■ DESCRIPTION OF THE TASK: Everything in the listing below needs restating exactly, apart from the pictures.

■ MATERIAL TO PROCESS:
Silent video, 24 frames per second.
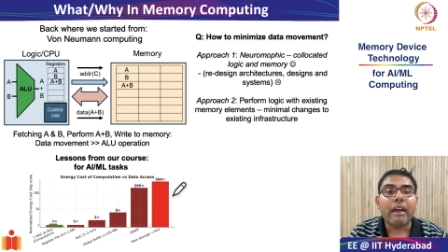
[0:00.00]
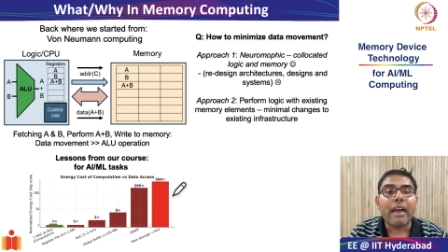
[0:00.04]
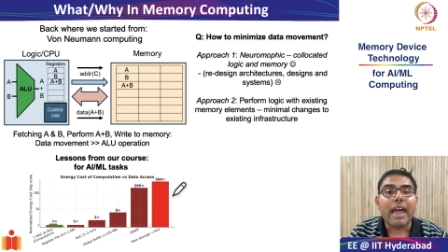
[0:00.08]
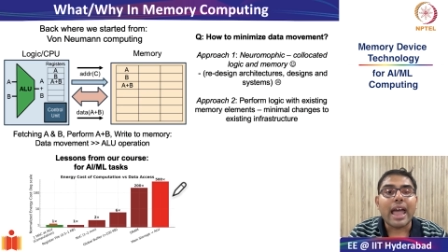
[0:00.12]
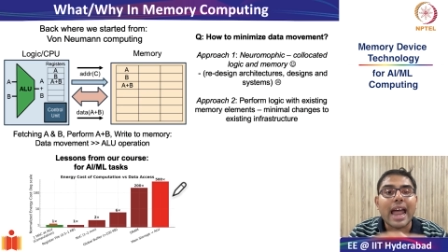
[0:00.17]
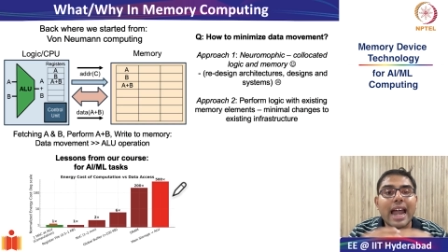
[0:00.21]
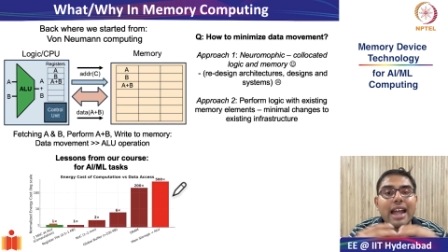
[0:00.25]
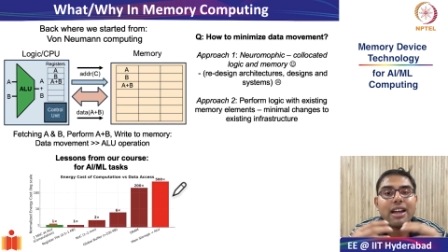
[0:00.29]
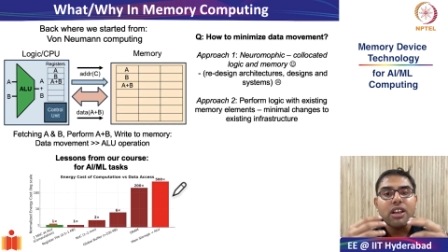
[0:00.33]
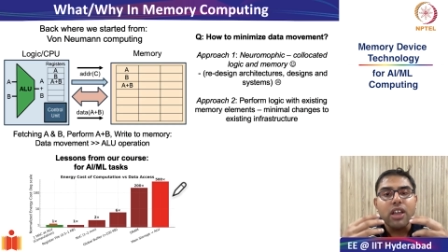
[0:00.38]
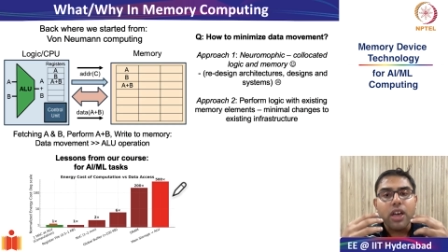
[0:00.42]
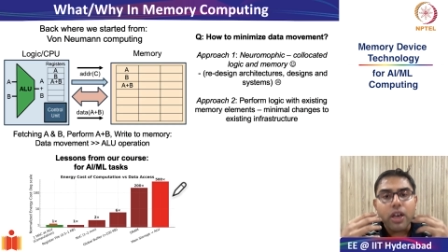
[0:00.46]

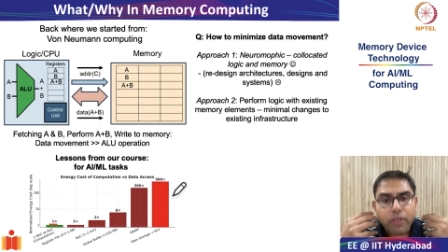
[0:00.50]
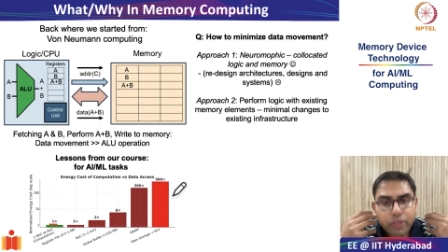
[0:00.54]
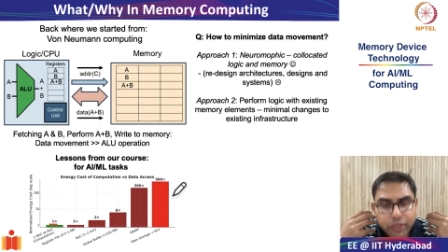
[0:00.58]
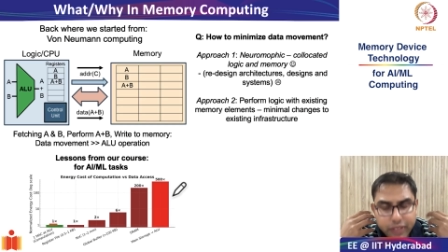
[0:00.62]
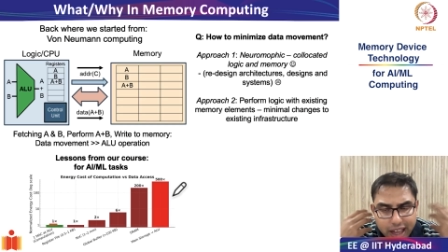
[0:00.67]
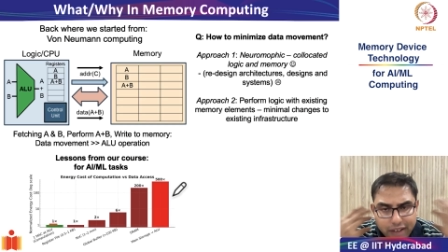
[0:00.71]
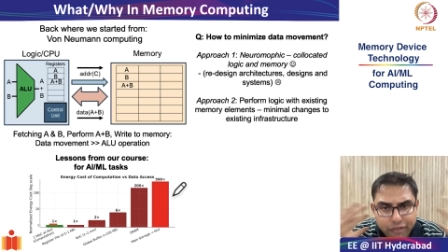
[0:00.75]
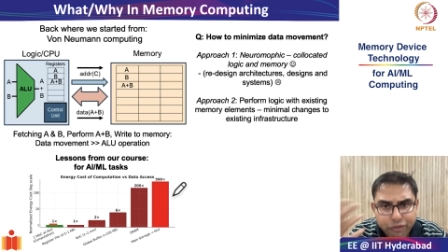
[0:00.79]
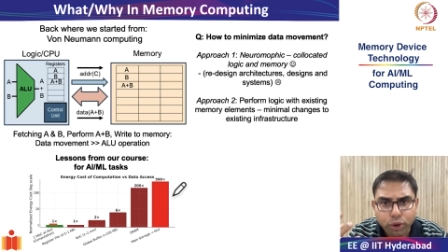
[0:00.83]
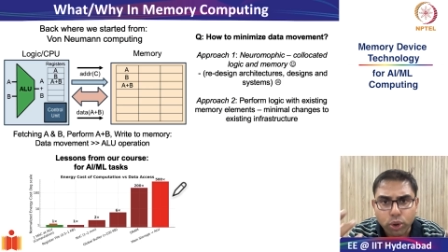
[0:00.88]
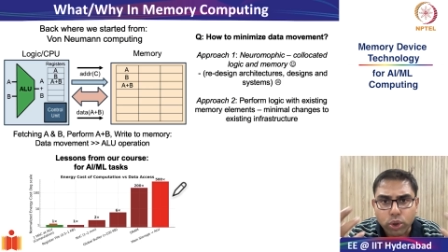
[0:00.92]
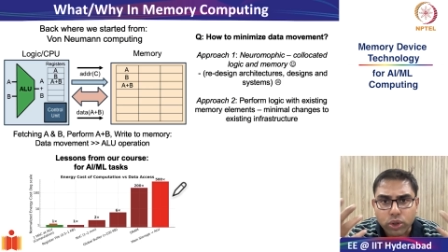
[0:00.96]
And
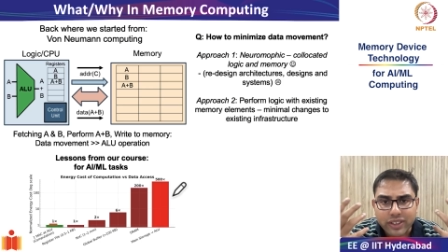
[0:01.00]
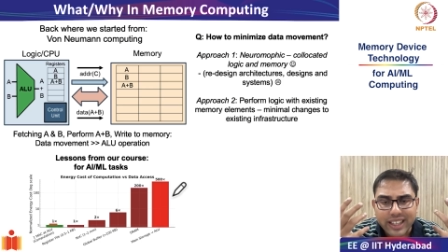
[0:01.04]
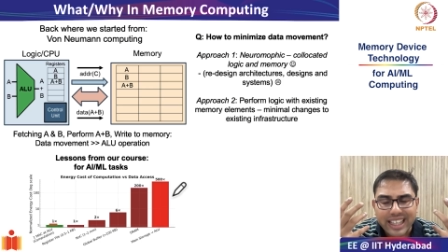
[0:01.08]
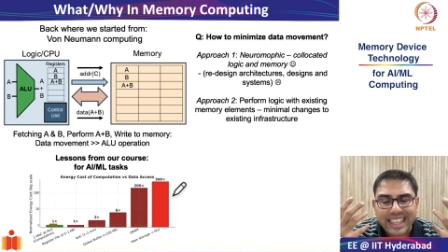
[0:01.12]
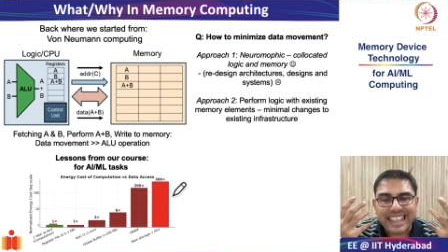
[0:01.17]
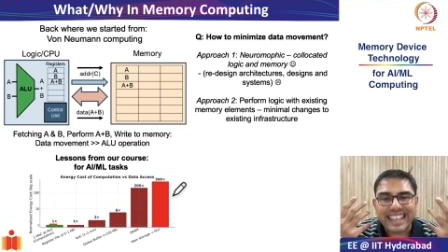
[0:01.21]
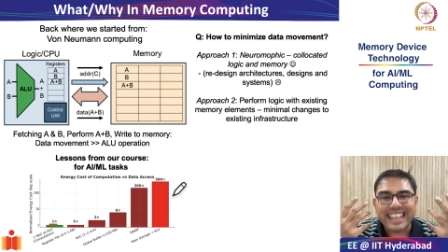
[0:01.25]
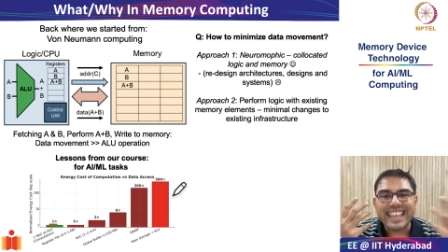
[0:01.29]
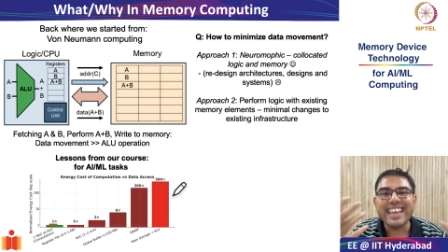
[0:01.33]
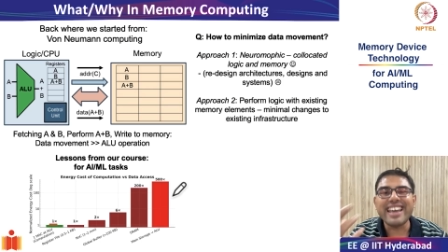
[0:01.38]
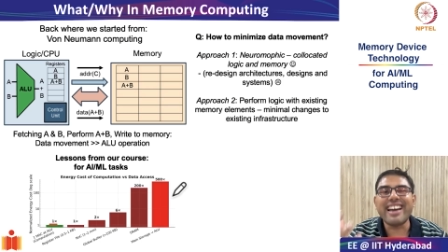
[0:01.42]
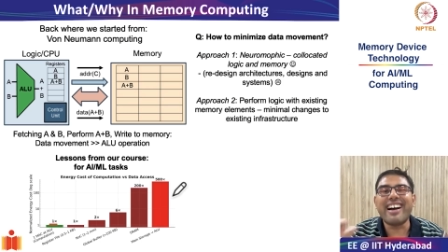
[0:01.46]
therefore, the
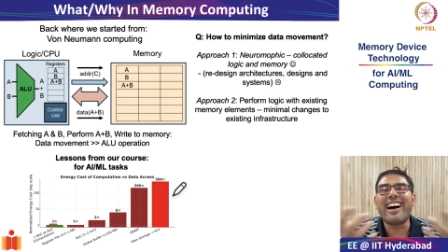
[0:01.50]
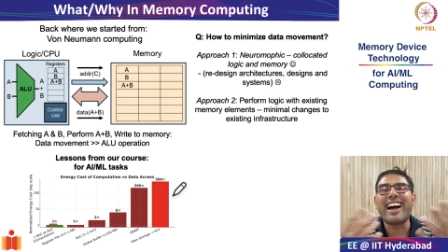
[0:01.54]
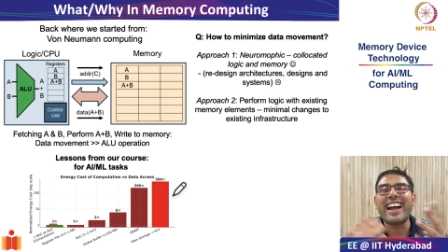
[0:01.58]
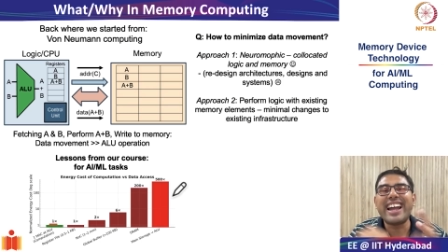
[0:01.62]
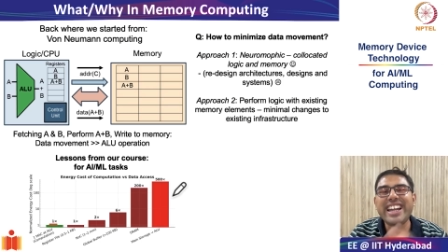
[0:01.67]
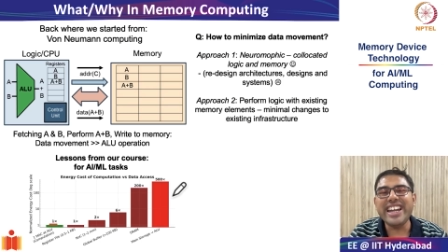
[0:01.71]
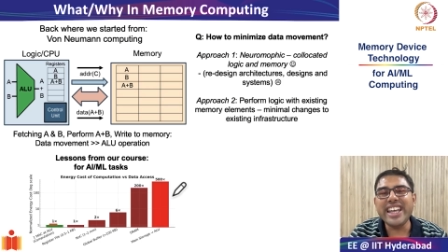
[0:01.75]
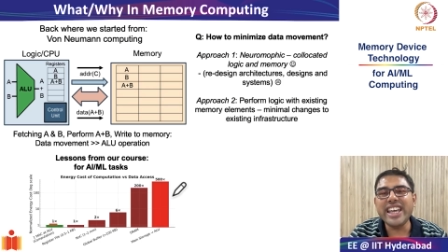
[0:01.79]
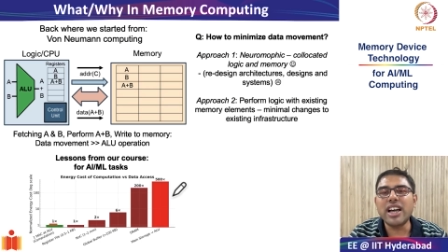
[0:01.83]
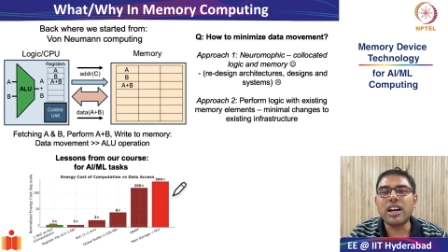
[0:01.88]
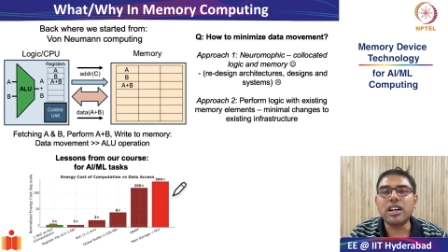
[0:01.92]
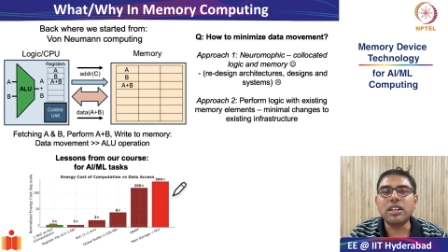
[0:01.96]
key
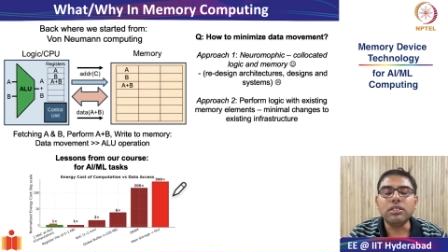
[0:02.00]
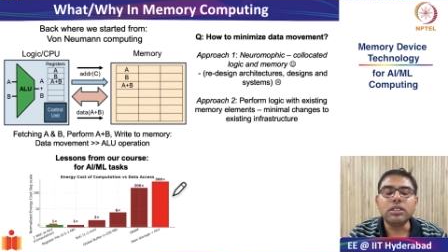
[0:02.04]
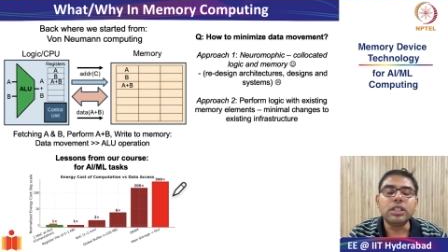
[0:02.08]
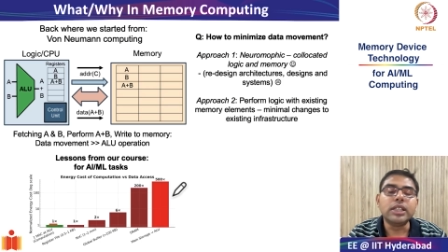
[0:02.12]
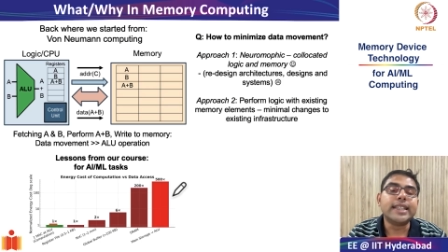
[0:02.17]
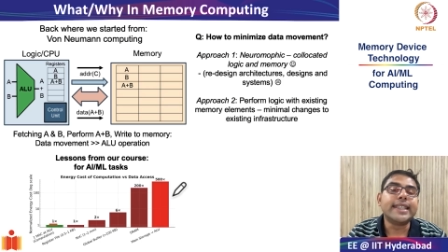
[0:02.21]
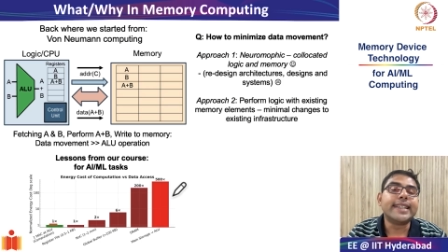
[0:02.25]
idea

■ OUTPUT BELOW:
Silent video, 24 frames per second.
[0:00.00]
[0:00.04]
[0:00.08]
[0:00.12]
[0:00.17]
[0:00.21]
[0:00.25]
[0:00.29]
[0:00.33]
[0:00.38]
[0:00.42]
[0:00.46]

[0:00.50]
[0:00.54]
[0:00.58]
[0:00.62]
[0:00.67]
[0:00.71]
[0:00.75]
[0:00.79]
[0:00.83]
[0:00.88]
[0:00.92]
[0:00.96]
And
[0:01.00]
[0:01.04]
[0:01.08]
[0:01.12]
[0:01.17]
[0:01.21]
[0:01.25]
[0:01.29]
[0:01.33]
[0:01.38]
[0:01.42]
[0:01.46]
therefore, the
[0:01.50]
[0:01.54]
[0:01.58]
[0:01.62]
[0:01.67]
[0:01.71]
[0:01.75]
[0:01.79]
[0:01.83]
[0:01.88]
[0:01.92]
[0:01.96]
key
[0:02.00]
[0:02.04]
[0:02.08]
[0:02.12]
[0:02.17]
[0:02.21]
[0:02.25]
idea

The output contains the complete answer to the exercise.